Maka kuperas lagi otakku.   Pikiranku sempat melayang kembali ke Solo. Dalam perjalanan terakhirku, aku sempat naik angkot jurusan Gladag-Nusukan. Kala itu gerimis. Seorang ibu beserta anak laki-lakinya yang mungkin baru berusia empat atau lima tahun naik tepat di belokan menuju Rumah Sakit Dr. Oen. Sang ibu menggunakan helm plastik mirip helm proyek untuk menaungi kepalanya dari gerimis hujan. Sementara anaknya tidak memakai apa pun untuk menghindari gerimis. Mereka berbincang dalam bahasa Jawa. Lalu sang ibu sempat menelepon seseorang, meminta orang itu menjemput mereka di tempat mereka akan turun sembari membawa payung supaya anaknya tidak kena hujan.  "Tidak hujan kok," kata anak itu dalam bahasa Jawa.  "Tapi gerimis," balas sang ibu, pun dalam bahasa Jawa. "Lagipula kamu agak hangat," ujarnya lagi sembari memegang kepala anaknya yang bersandar di lengan kirinya. Lalu ia mencium kening anaknya. Musim hujan memang sering membuat orang sakit. Meski hanya rintik-rintik. Toh aku sudah telanjur "terguyur" sejak dari Solo Grand Mall. 

Tapi ketika melihat adegan nyata itu, aku teringat masa kecilku. Aku yakin ibuku pun melakukan hal yang sama.  Aku ingat bagaimana ketika kami tinggal di Kompleks Ikes dulu aku sering merindukan ibuku yang saat itu sempat bekerja di luar kota (atau mungkin di dalam kota hanya saja aku tidak tahu di mana persisnya, dan karena kurasa jauh, kuanggap itu di luar kota).

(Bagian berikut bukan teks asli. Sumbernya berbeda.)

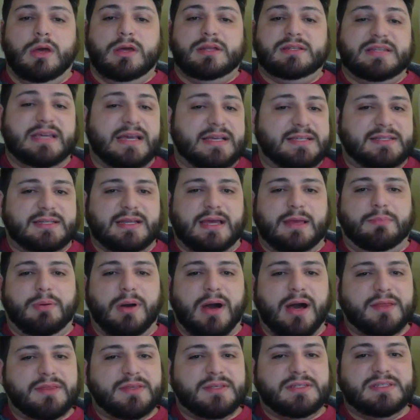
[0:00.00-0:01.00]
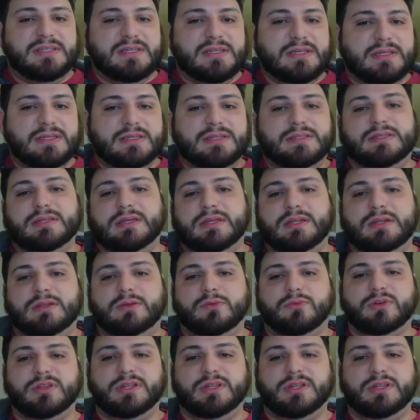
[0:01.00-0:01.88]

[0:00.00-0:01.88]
test hypotheses and the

Atau bagaimana ketika ia menangis melihatku mengalami tragedi berdarah akibat kecerobohanku. Mengingat itulah kukira baris-baris berikut lahir.  

"Anugrah" demikian engkau berkata meski sering ku membuatmu mengandung hati oleh tingkah dan ulahku namun engkau tetap setia membesarkanku segenap hati Karena dalam benakku, bukankah aku lebih sering menjadi "kutuk" daripada "anugerah", meski baginya aku adalah anugerah, terutama ketika aku lahir? Lalu rasanya semua mulai lancar. Meski kurasa kurang mantap, kutuntaskan juga tugas itu. Sepertinya aku benar-benar menganggap selesai pekerjaan itu sebelum pukul 15.00.  Ya. Hari ini hari Ibu. Aku sama sekali tidak pernah merasakan apa-apa dalam hari Ibu selama bertahun-tahun terakhir. Tidak sampai tahun ini. Pertama ketika aku diminta menulis puisi tersebut yang membuatku melanglangkan pikiranku ke masa lampau. Akan kasih sayang ibuku. Bagaimana ia dan ayahku memperkenalkanku kepada Juruselamat ... ups, Juru Selamatku. Memperkenalkanku berdoa dan membaca Alkitab. Pun dalam ibadah Minggu kemarin aku diingatkan akan ibuku melalui pesan Dewan Wanita gereja tempatku biasa beribadah. Bagiku, kata-kata sering kali tidak penting. Tapi kukira malam ini aku akan berkata-kata kepada ibuku. Siapa tahu aku keburu sirna. Dalam lautan yang menyiksa.